Knowledge: venture capitalists like to see a team of professionals or at least knowledgeable people in their respective fields with a rich background and somehow excellent skills.
Teamwork: your team must prove that they can work effectively and share their knowledge and opinions with each other in harmonious ways that ensure more efficiency and quality work. Assigning specific roles and responsibilities for each team member is essential but so is having a clear goal that everyone has in mind and is willing to work toward.
Give team building enough time and thinking from the word go in order to higher your startup chance of getting funded by VCs and/or by angel investors.
A powerful business demonstration
Presenting your business properly is a central part to work on before approaching any potential funding source, especially in the times of online communication, where it only takes a few minutes for an investor/reviewer to say yes or no to an investment opportunity.
Every venture capital firm wants to see a well-adapted plan that reflects insights, potentials and the ability to adapt to changes. The plan should also demonstrate a powerful well-thought-out method of achieving the goals and not only a theoretical display of them.
Do not lose your opportunity in getting accepted by a VC by applying when you are not 100% ready to present your business in the best way possible.
Your plan/pitch deck should include clear goals and objectives with a clear timeline so that the reviewing team in the venture capital firm can see that you have done enough hard work and that you are qualified enough.
Your documents have also to be supported by proof and statistics.
Make sure you are investing enough time and money in creating your business documents by assigning this task to highly professional team members or by outsourcing it.
Reasonable and fairly high ROI
Before investing in and venturing into a high-risk small business, a VC will need to make sure that their Return on Investment is going to be worth it.
A startup might need five years in order to kick off and start generating enough sales and revenues.
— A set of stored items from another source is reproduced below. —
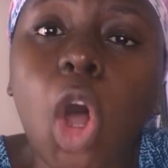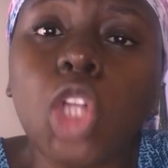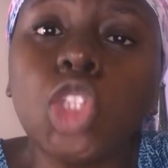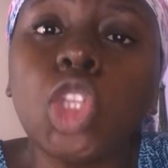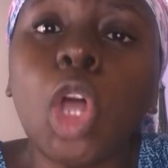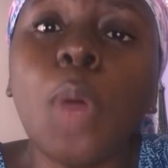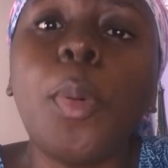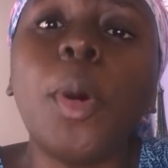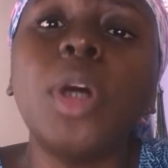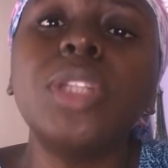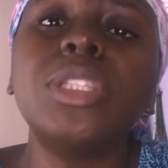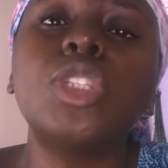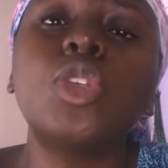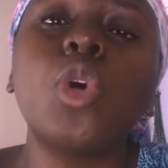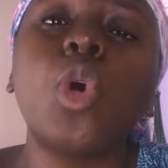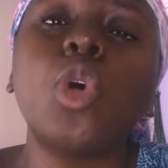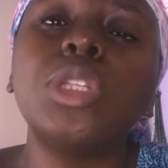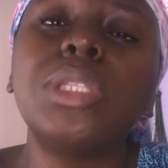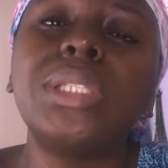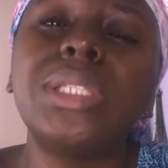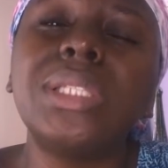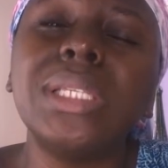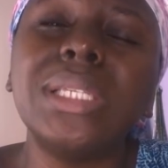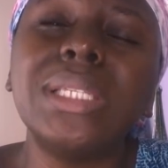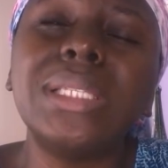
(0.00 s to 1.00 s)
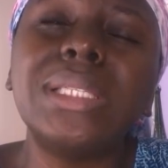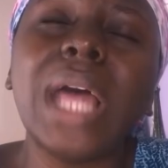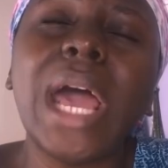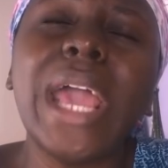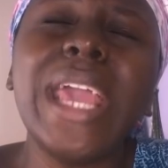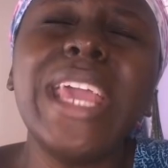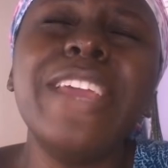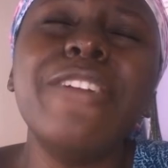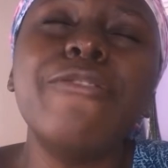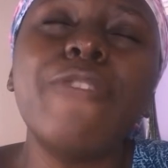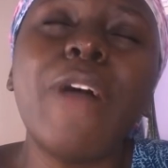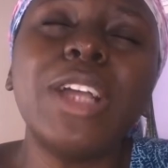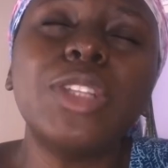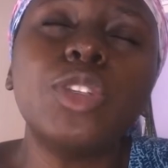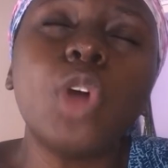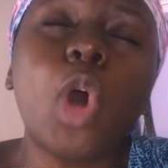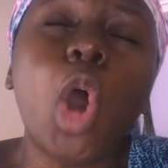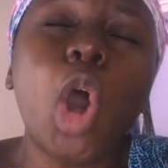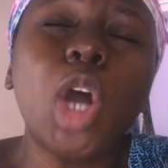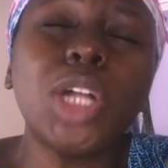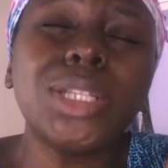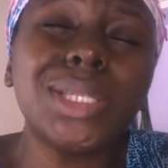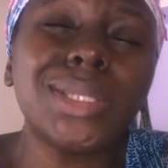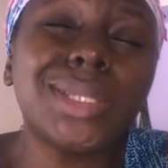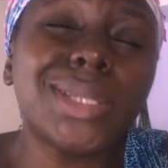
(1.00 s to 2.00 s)
On top of this whole thing, now he write
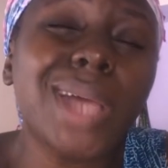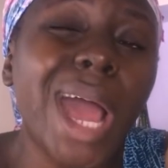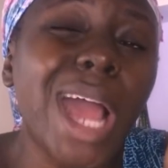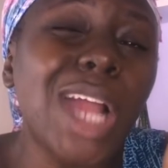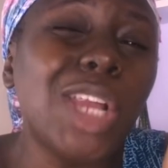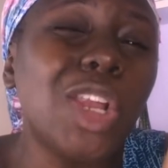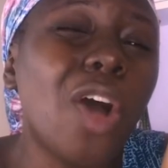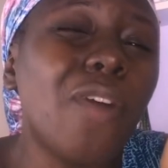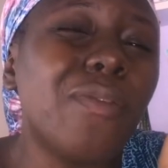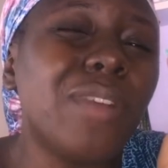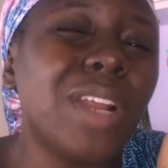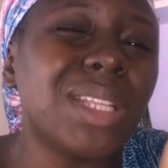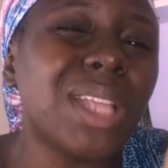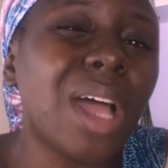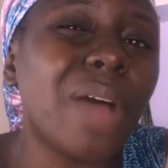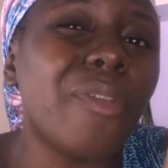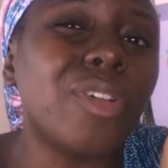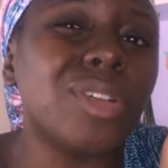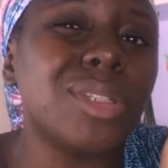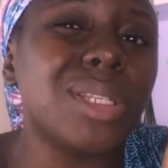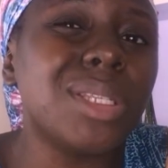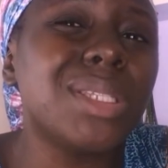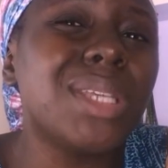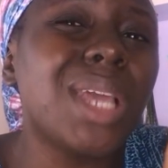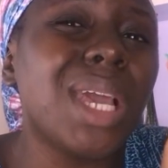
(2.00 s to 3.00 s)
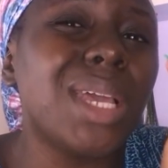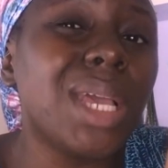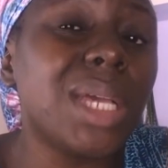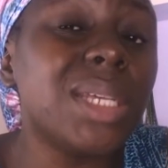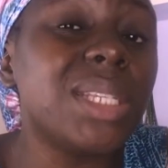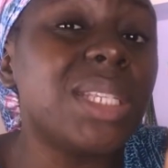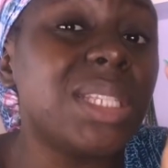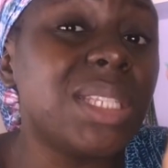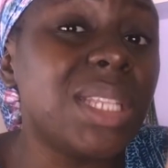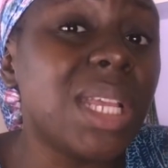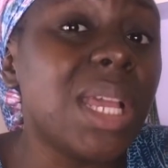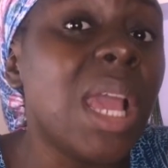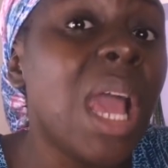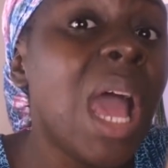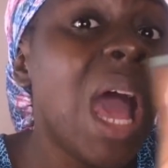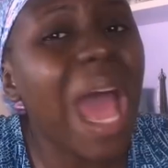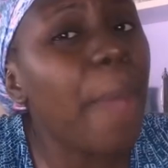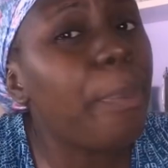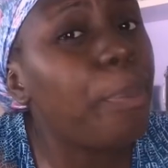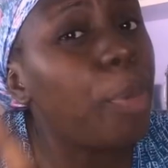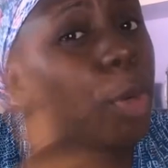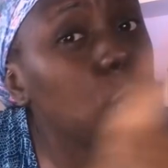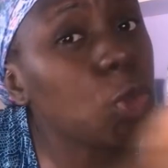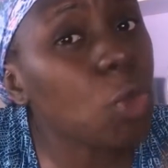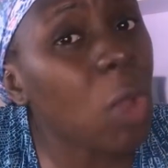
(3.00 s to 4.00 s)
all this kind of love letter for this girl yesterday.
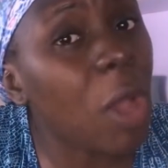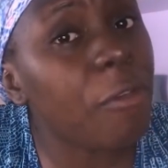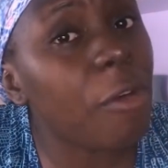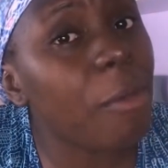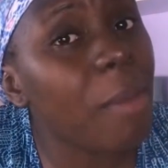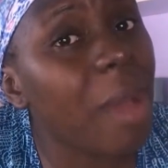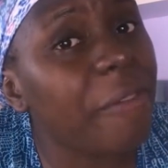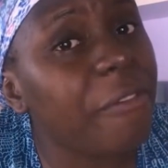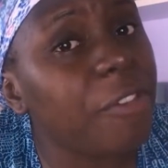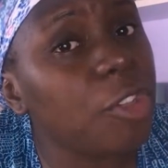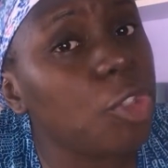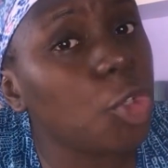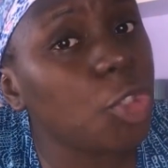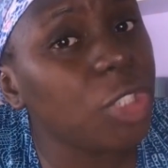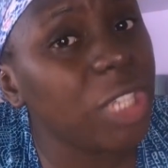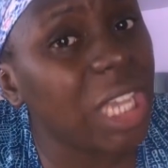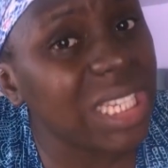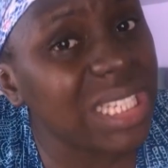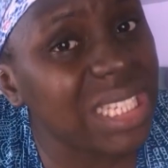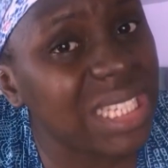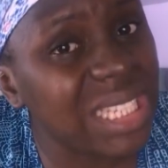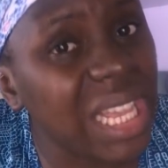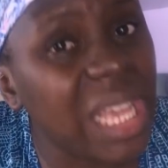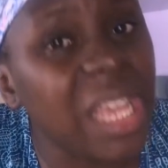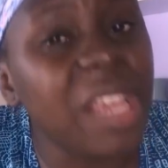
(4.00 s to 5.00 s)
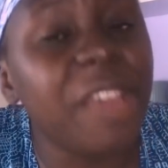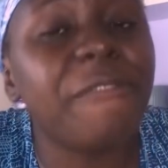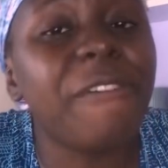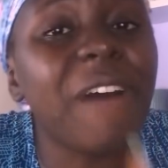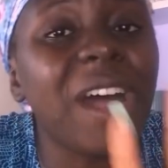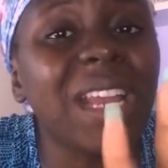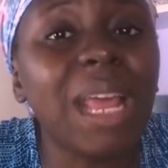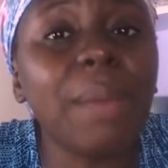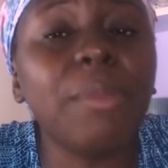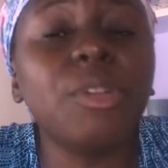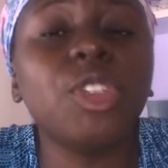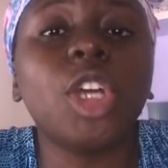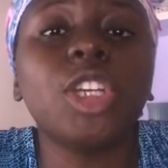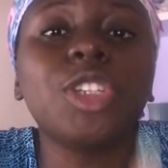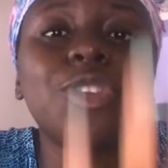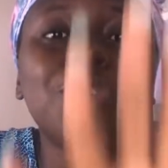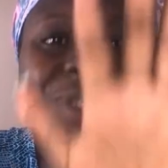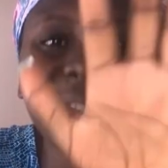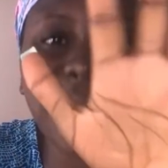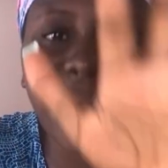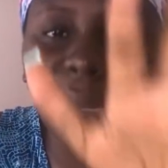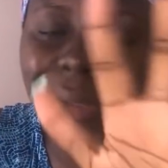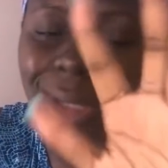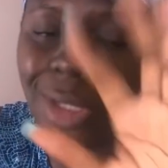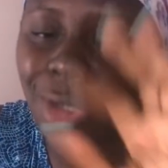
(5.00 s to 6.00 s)
I put one for my video yesterday. In fact, let me just
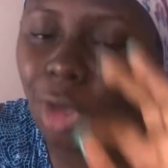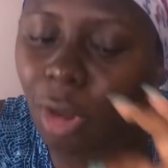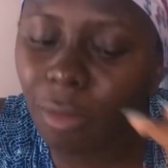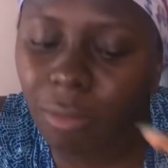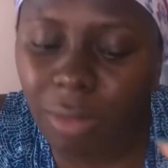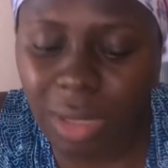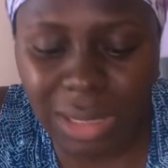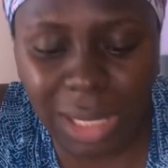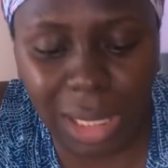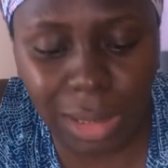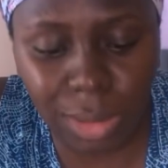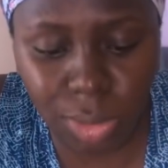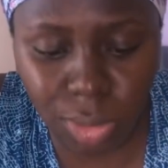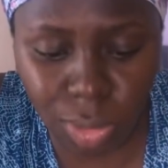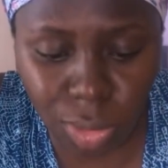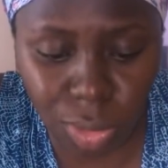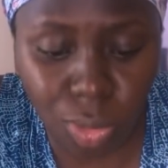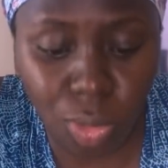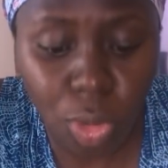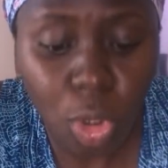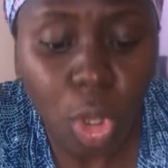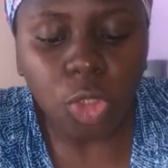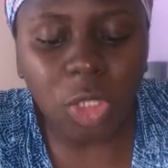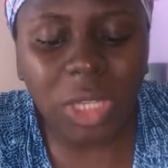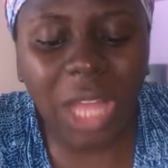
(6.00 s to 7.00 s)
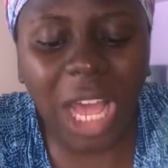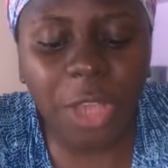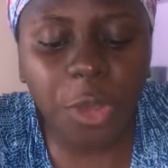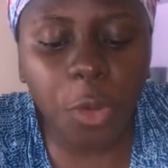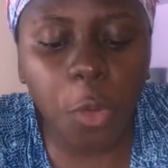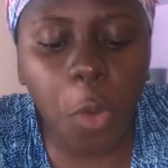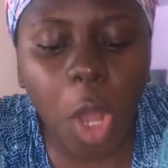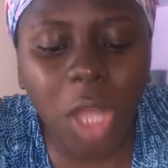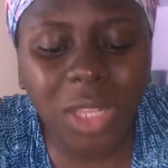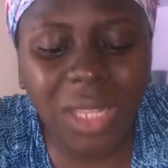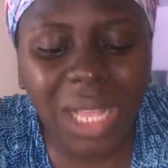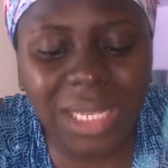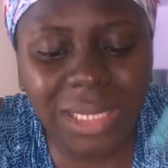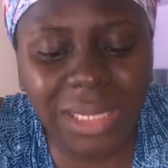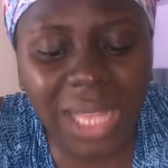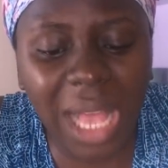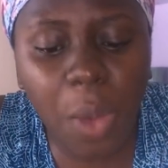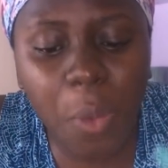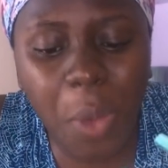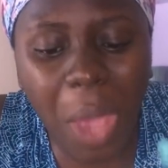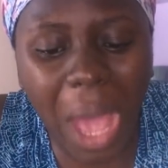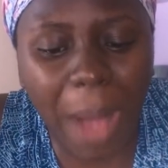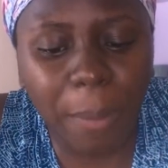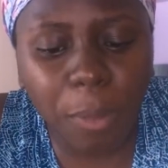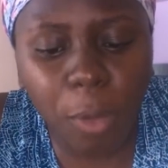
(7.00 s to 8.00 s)
read out the love letters to you, so that you
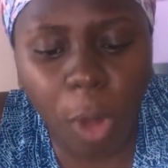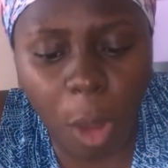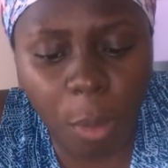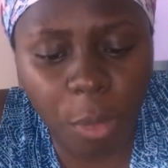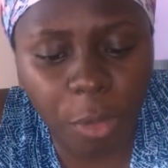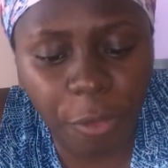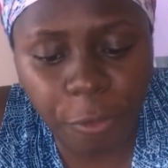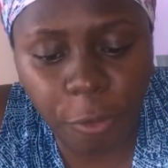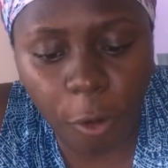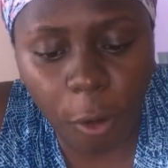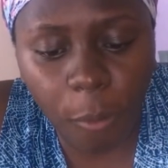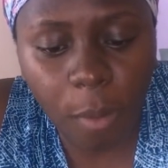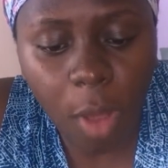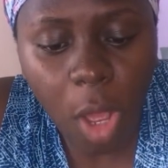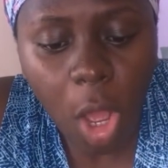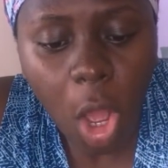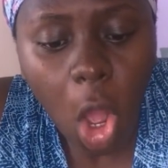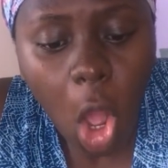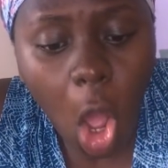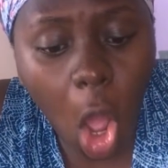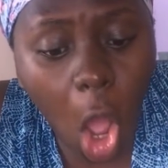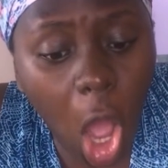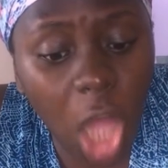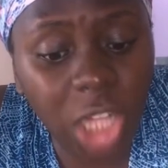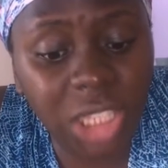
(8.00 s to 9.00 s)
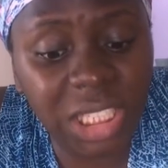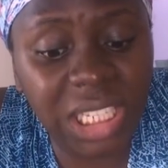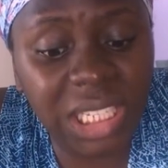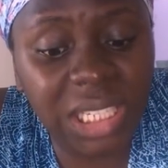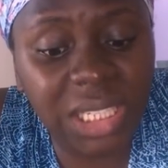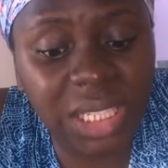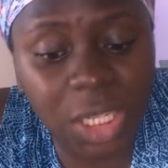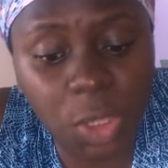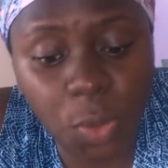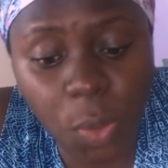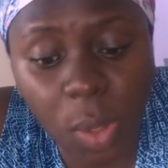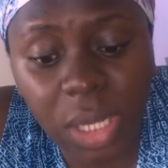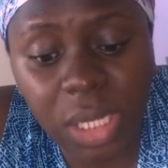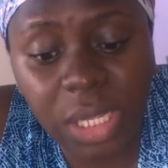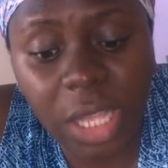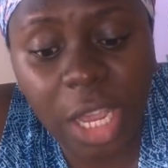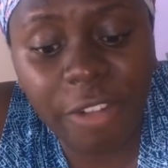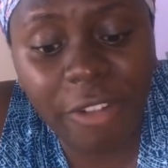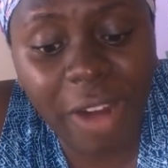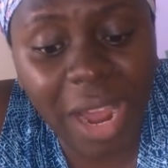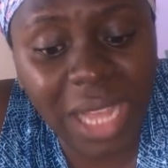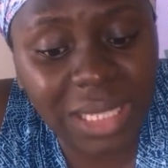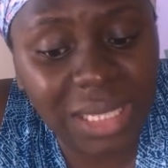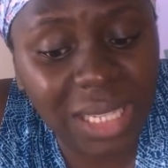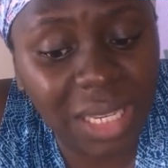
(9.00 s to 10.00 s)
understand where I'm coming from. All these things when they
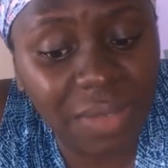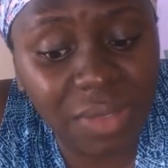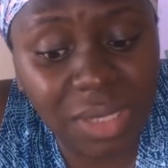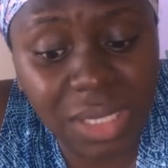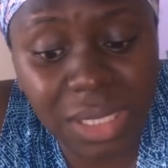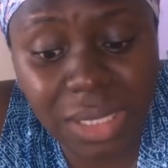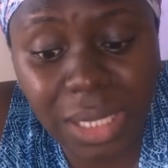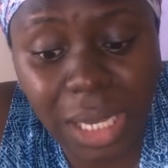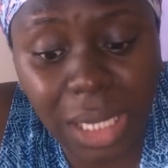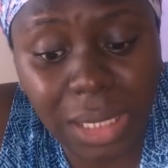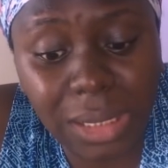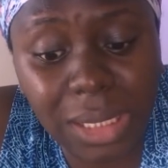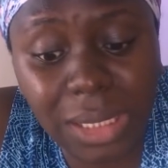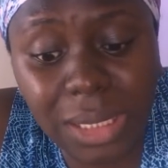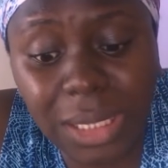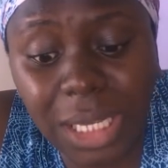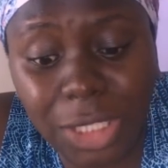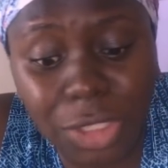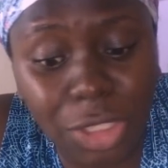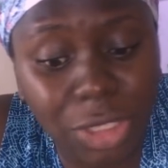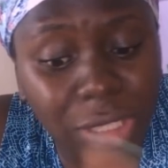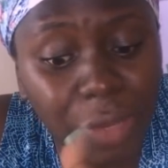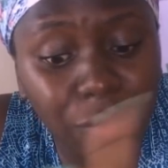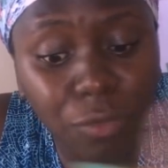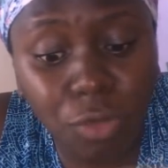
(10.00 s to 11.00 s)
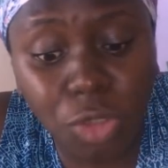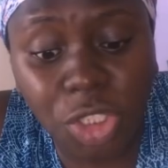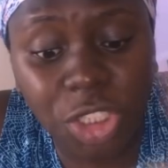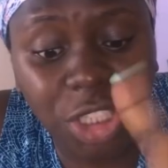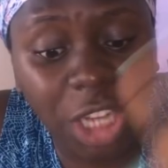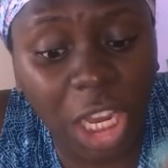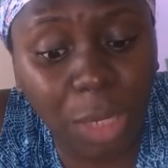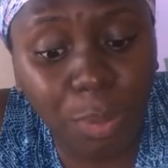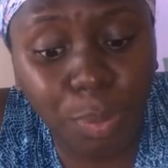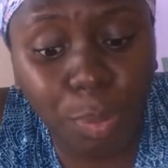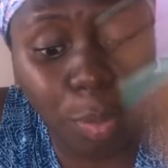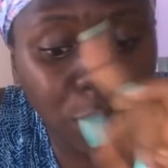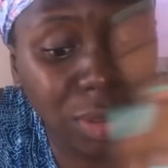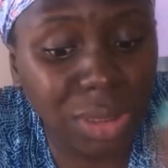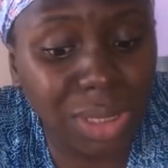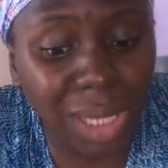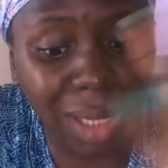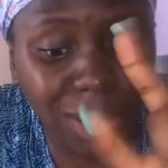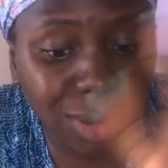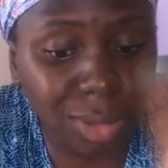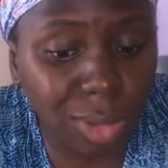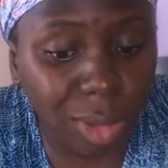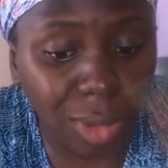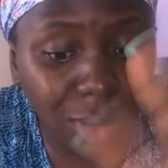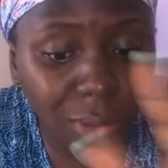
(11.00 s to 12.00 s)
write, give this girl don't even shake body
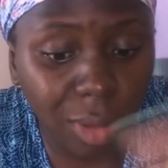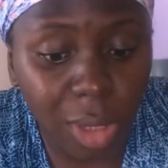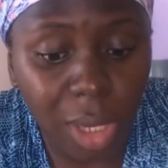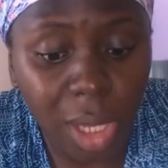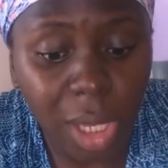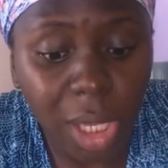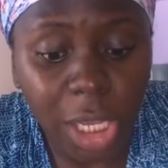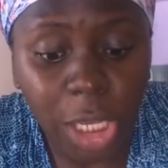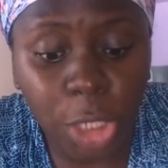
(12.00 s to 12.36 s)
at all.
You need to make it clear and evident for the VC you are applying to that there is a good potential for your business through demonstrating your numbers in sales, revenues, traction, conversion and other revenues-related KPIs.
A low burn cash rate is also one of the positive indicators when it comes to getting accepted and funded by a VC.
Uniqueness and competitive advantage
We do not need another Facebook, we need a better Facebook!
This is why a unique idea and an innovative solution is a big positive indicator for VCs and all kinds of investing agencies (loans, grants, banks,) and individuals.
The market is already filled with great solutions for different problems and great solutions to make life easier, but there is always room for innovation and for building even better tools and products, and problems will never end 🙂
Your market-product fit should be demonstrable and your SOM “Serviceable and Obtainable Market” should be big enough.
Show the VC that your product is in demand, demonstrate the need for it and how it was and is received by customers so far, and display the uniqueness of your value proposition.
In conclusion, before approaching a VC and wasting the chance, try to polish your personal skills, your team’s skills, and your business strategy and plans. Be prepared very well to any questions that the Venture capitalist might ask and welcome their feedback. Ask yourself “would I invest in this if I were an investor?” Seeking actual angel investors for feedback would also be beneficial.
Do not forget to send a follow-up email and keep the venture capital firm updated with all the changes and the progress you achieved in your business. This might take time, but your efforts will pay off, and getting funded by a VC will definitely help you in taking your business to the next level.